━━━ Data supplied ━━━

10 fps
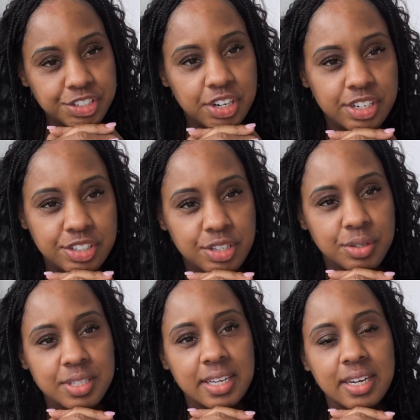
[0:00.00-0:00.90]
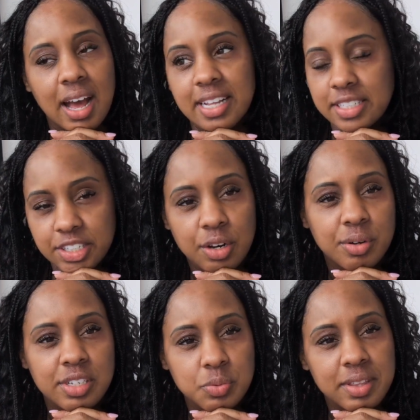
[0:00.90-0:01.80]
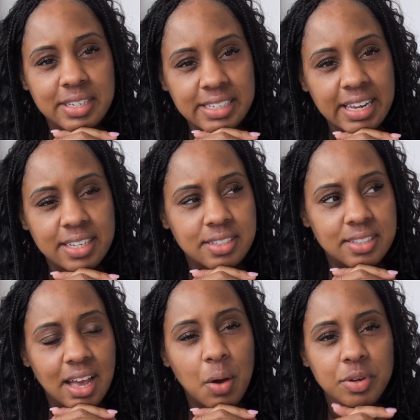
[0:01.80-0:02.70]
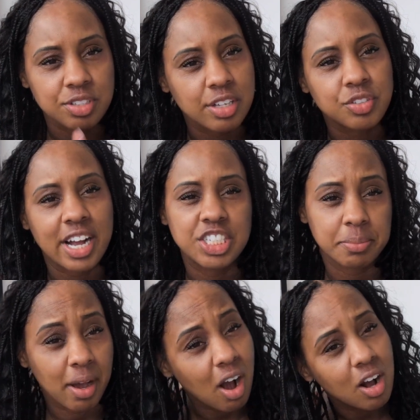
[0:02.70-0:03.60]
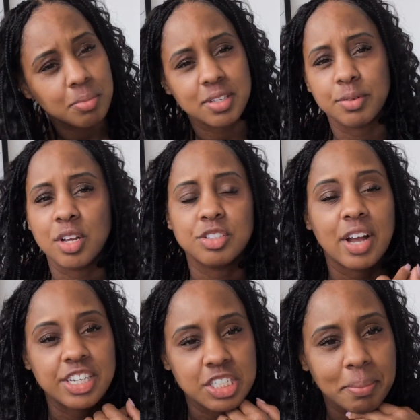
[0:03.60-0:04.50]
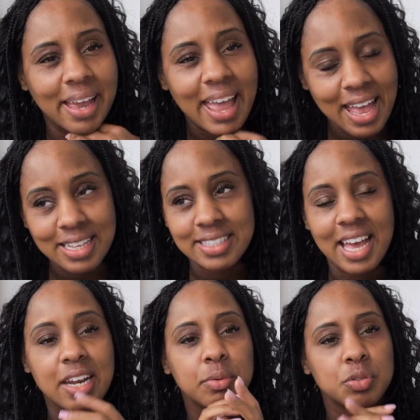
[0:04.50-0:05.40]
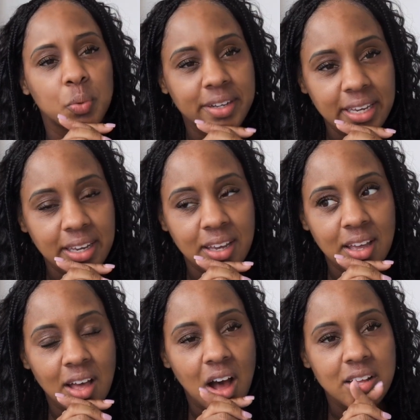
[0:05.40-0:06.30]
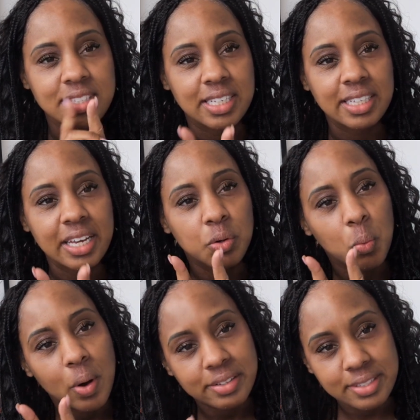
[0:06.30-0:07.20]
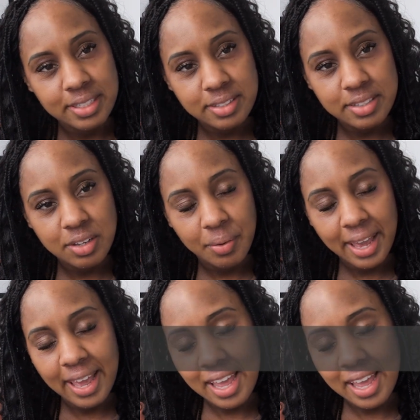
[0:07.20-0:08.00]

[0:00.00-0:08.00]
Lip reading: I started to use it, I did notice within days, I was not scratching my arms, I was not scratching my hands, and it was working until it wasn't, okay?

━━━

Although the records contain pictures, restate them word for word with those pictures left out.

Completed exercise »
10 fps
[0:00.00-0:00.90]
[0:00.90-0:01.80]
[0:01.80-0:02.70]
[0:02.70-0:03.60]
[0:03.60-0:04.50]
[0:04.50-0:05.40]
[0:05.40-0:06.30]
[0:06.30-0:07.20]
[0:07.20-0:08.00]

[0:00.00-0:08.00]
Lip reading: I started to use it, I did notice within days, I was not scratching my arms, I was not scratching my hands, and it was working until it wasn't, okay?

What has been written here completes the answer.